Intestinal microfold (M) cells possess a high transcytosis capacity and are able to transport a broad range of materials including particulate antigens, soluble macromolecules, and pathogens from the intestinal lumen to inductive sites of the mucosal immune system. M cells are also the primary pathway for delivery of secretory IgA (SIgA) to the gut-associated lymphoid tissue. However, although the consequences of SIgA uptake by M cells are now well known and described, the mechanisms whereby SIgA is selectively bound and taken up remain poorly understood. Here we first demonstrate that both the Cα1 region and glycosylation, more particularly sialic acid residues, are involved in M cell–mediated reverse transcytosis.

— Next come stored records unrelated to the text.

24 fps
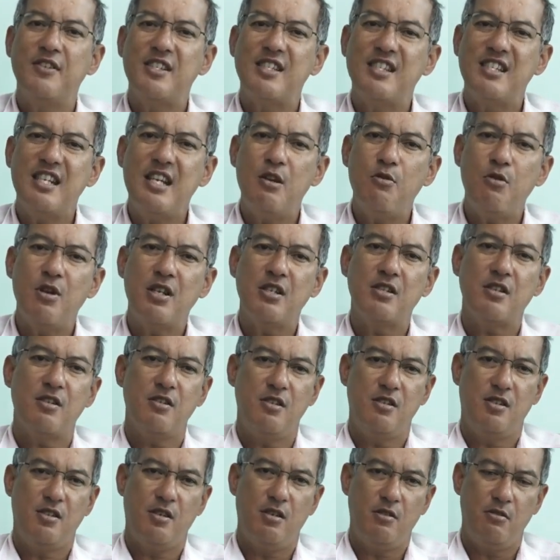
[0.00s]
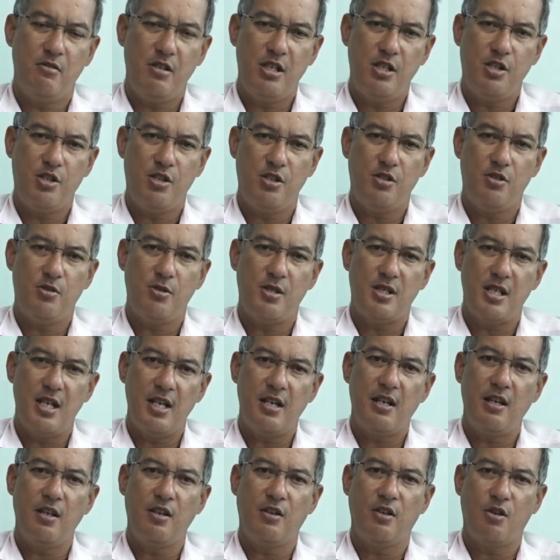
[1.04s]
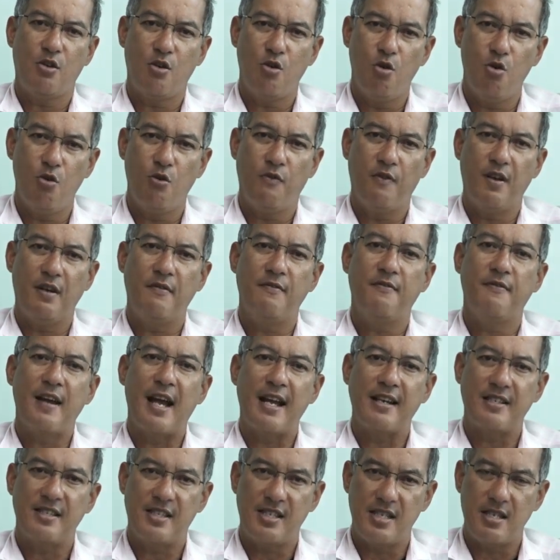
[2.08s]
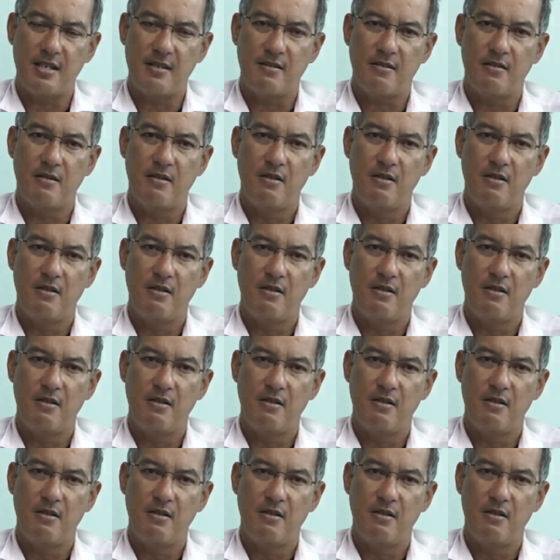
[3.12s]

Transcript: serious consideration to taking the COVID vaccine.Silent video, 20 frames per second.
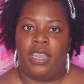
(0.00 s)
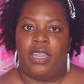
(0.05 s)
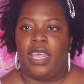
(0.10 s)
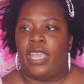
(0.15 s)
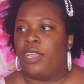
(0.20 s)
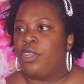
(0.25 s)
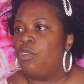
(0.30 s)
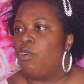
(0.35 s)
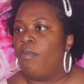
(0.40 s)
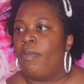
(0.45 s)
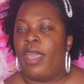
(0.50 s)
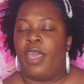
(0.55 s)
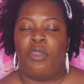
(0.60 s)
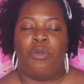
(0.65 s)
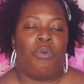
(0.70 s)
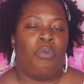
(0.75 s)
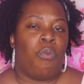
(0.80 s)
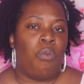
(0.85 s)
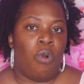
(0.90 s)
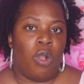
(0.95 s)
Like no matter
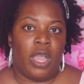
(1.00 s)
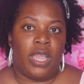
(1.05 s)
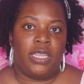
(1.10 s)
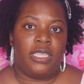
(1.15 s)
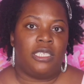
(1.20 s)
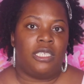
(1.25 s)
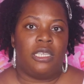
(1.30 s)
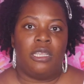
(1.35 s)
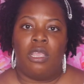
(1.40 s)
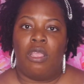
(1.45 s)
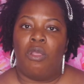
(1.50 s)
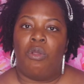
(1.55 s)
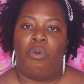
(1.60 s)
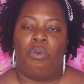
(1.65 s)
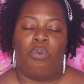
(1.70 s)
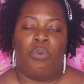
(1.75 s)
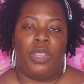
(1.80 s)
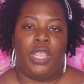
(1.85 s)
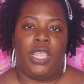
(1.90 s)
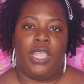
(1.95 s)
what
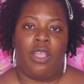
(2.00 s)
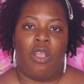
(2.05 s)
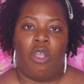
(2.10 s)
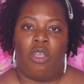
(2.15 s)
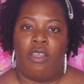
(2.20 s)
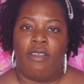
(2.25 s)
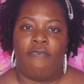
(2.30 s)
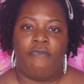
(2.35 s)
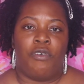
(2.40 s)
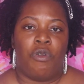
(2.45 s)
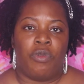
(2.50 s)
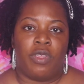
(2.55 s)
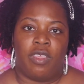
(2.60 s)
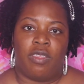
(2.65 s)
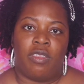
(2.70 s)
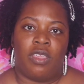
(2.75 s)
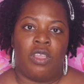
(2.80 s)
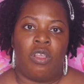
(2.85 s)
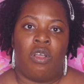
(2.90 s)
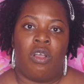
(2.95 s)
we are
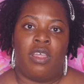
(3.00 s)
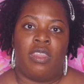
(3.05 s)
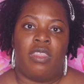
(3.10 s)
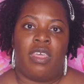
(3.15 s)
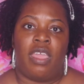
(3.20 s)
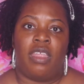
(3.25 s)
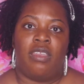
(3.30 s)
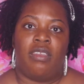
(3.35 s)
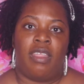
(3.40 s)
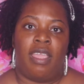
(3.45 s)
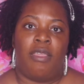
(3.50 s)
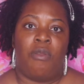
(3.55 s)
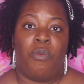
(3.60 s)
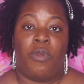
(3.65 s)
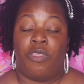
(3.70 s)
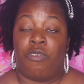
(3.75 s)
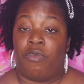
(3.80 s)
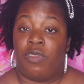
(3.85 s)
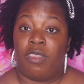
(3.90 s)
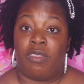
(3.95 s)
focusing on that day,
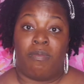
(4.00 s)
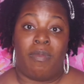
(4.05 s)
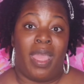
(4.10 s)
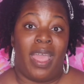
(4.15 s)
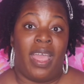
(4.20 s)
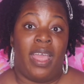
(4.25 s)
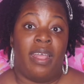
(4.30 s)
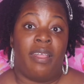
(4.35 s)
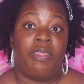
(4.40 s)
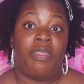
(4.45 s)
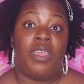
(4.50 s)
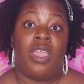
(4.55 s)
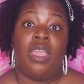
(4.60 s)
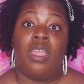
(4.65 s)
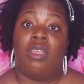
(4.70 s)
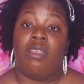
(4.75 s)
whether it's math,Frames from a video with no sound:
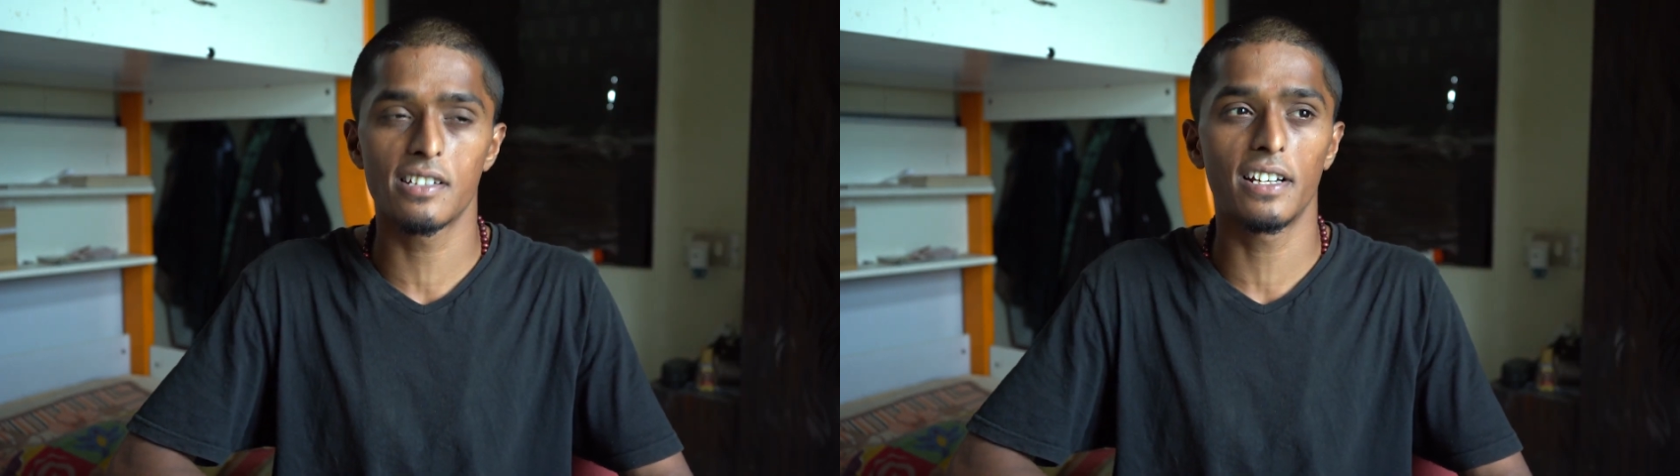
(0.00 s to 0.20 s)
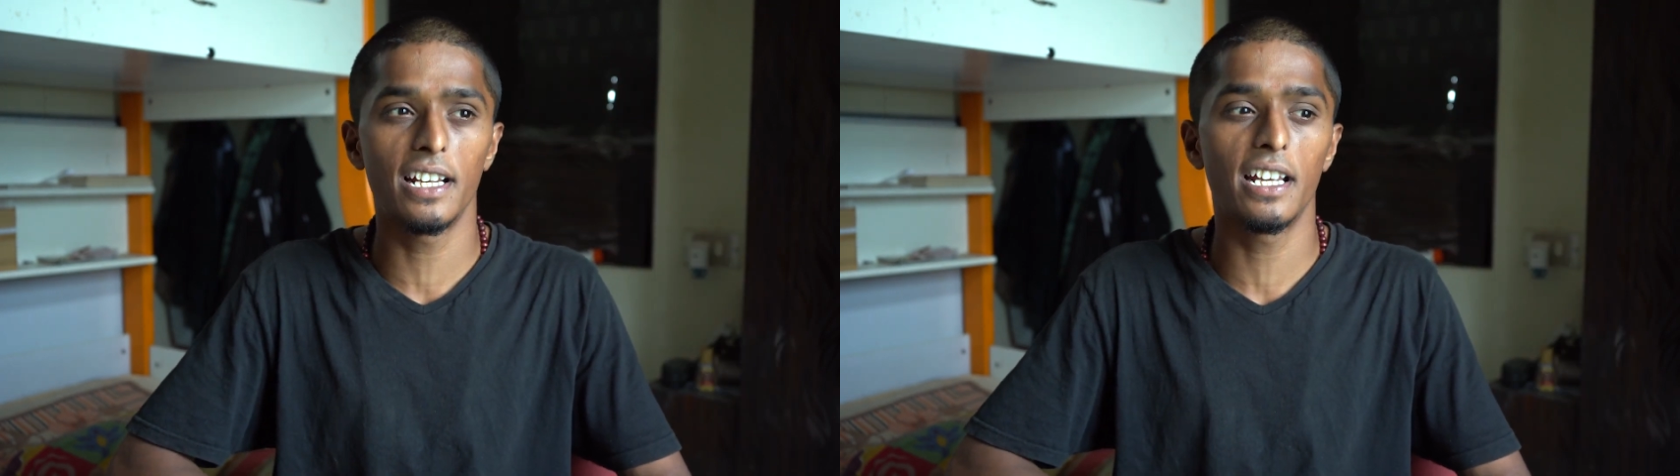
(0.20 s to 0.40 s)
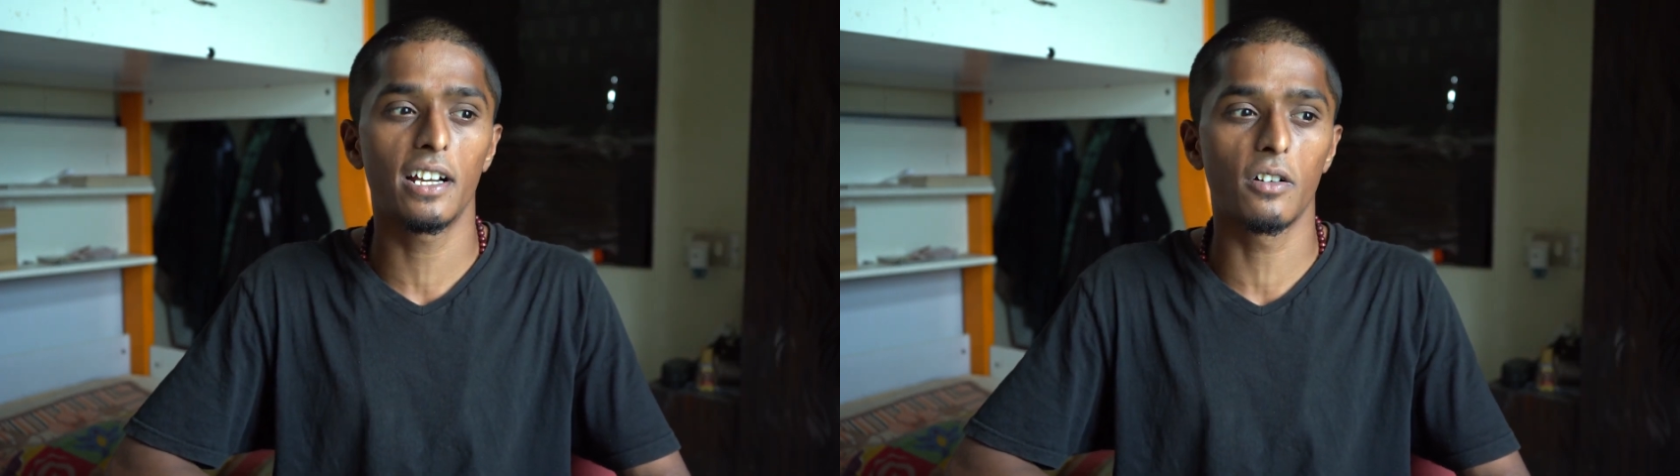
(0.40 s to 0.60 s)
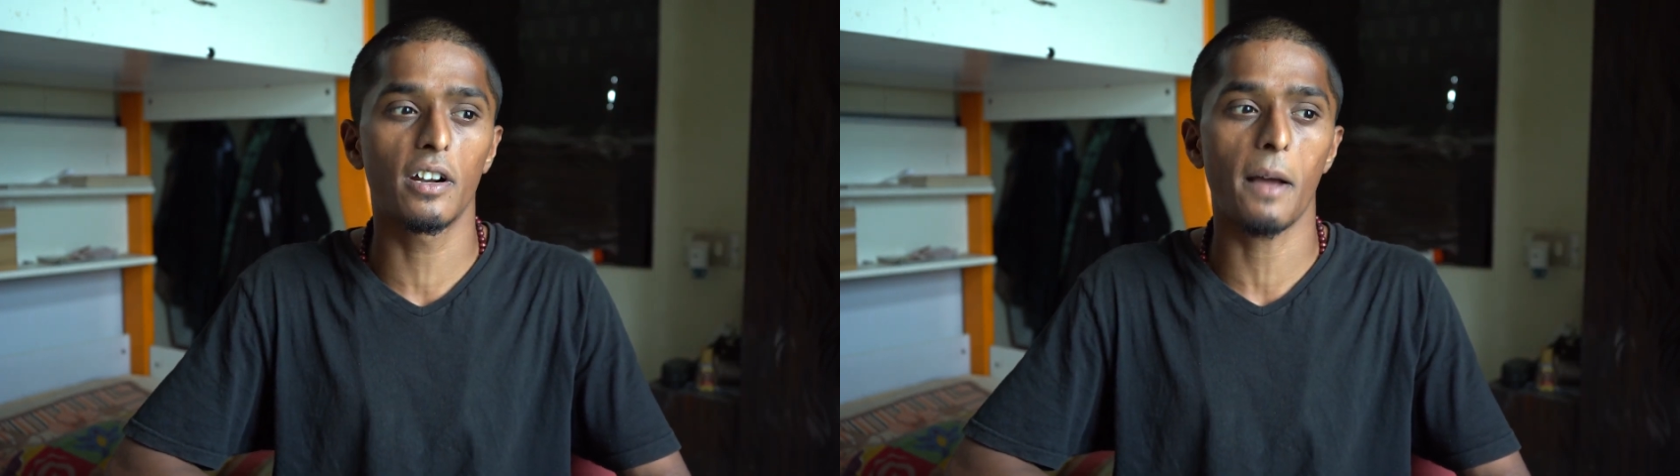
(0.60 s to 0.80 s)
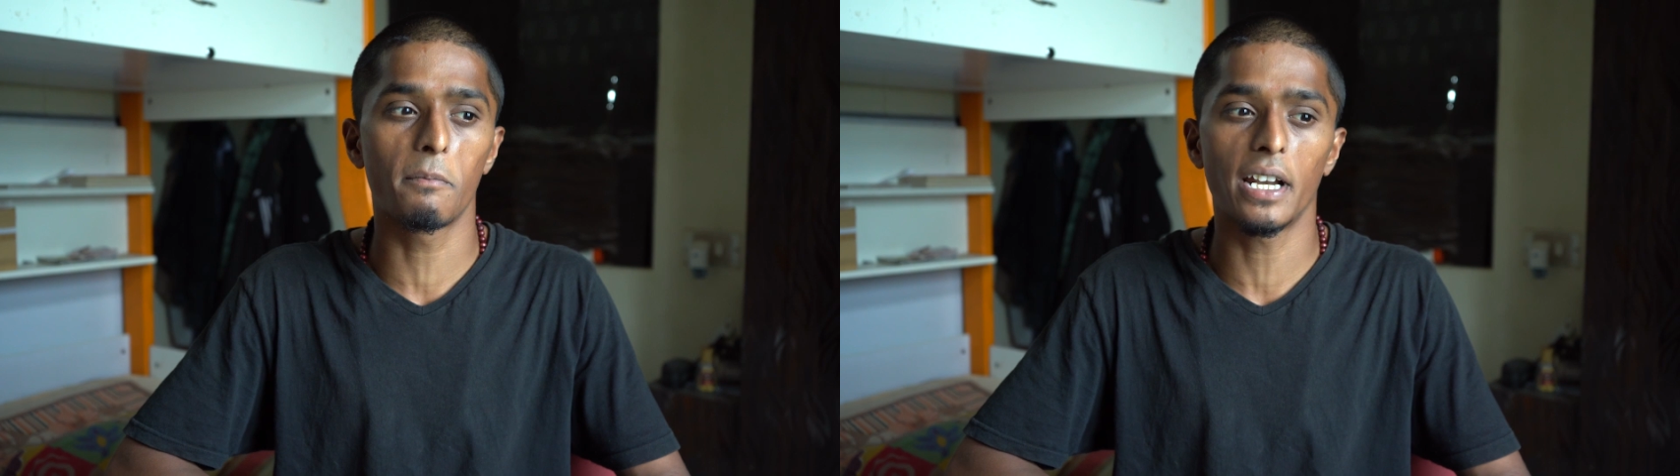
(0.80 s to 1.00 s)
is really a
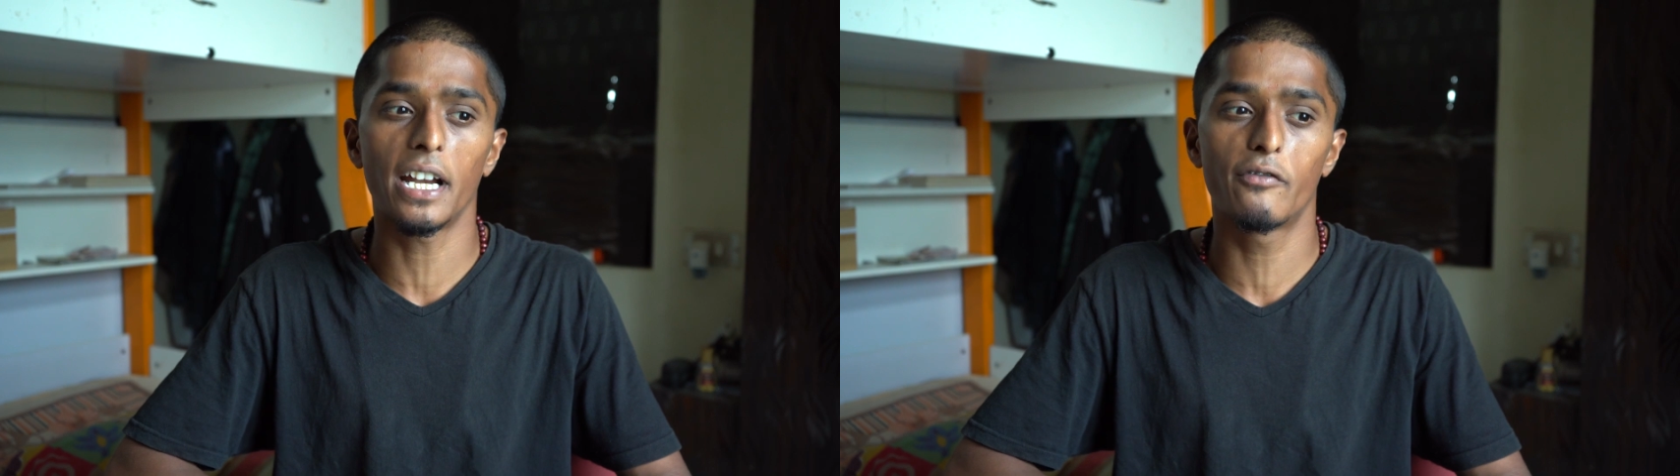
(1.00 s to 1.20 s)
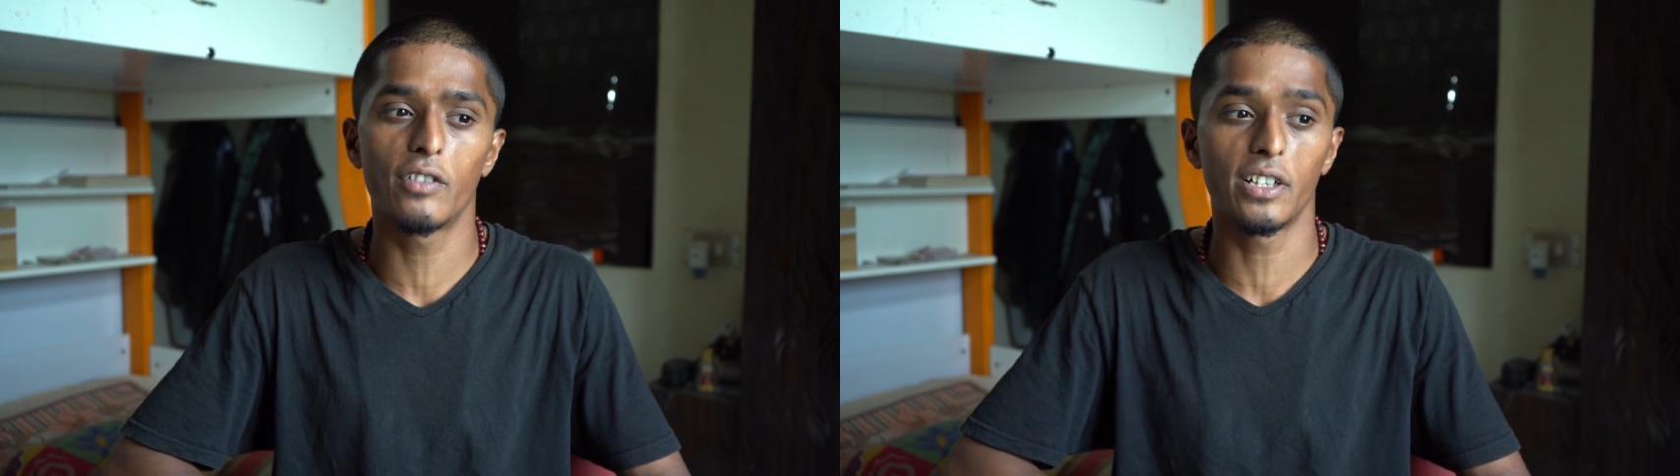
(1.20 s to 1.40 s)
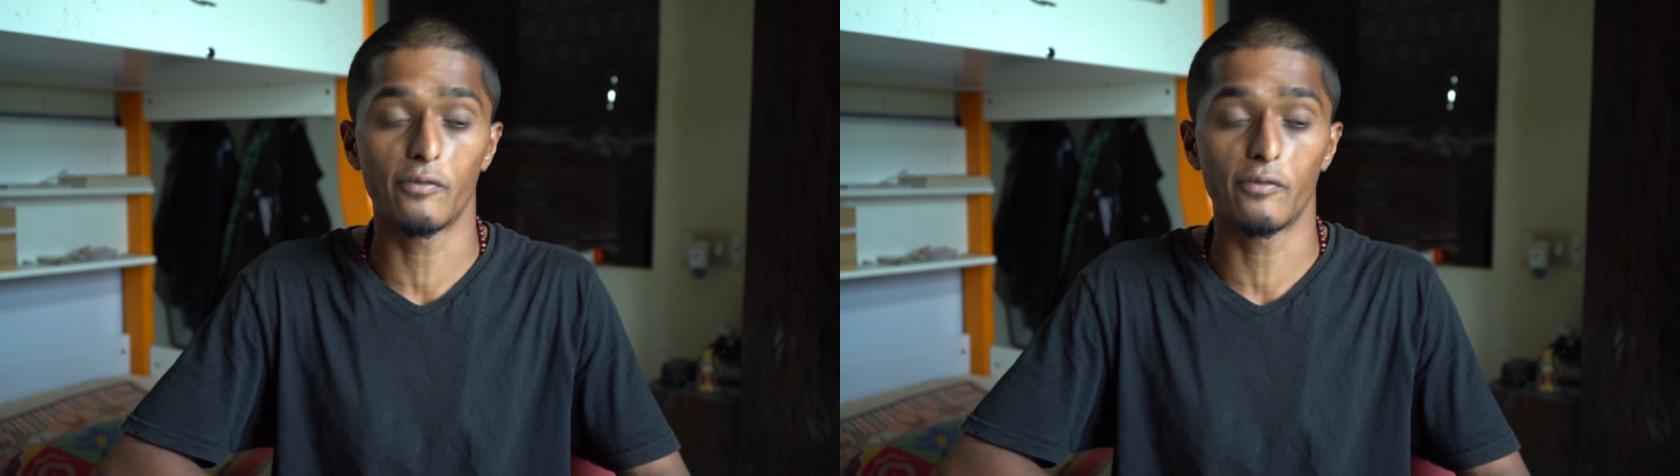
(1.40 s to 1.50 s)
good upgrade for the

Second, we found that SIgA is taken up by M cells via the Dectin-1 receptor, with the possible involvement of Siglec-5 acting as a co-receptor. Third, we establish that transcytosed SIgA is taken up by mucosal CX3CR1+ dendritic cells (DCs) via the DC-SIGN receptor. Fourth, we show that mucosal and systemic antibody responses against the HIV p24-SIgA complexes administered orally is strictly dependent on the expression of Dectin-1. Having deciphered the mechanisms leading to specific targeting of SIgA-based Ag complexes paves the way to the use of such a vehicle for mucosal vaccination against various infectious diseases.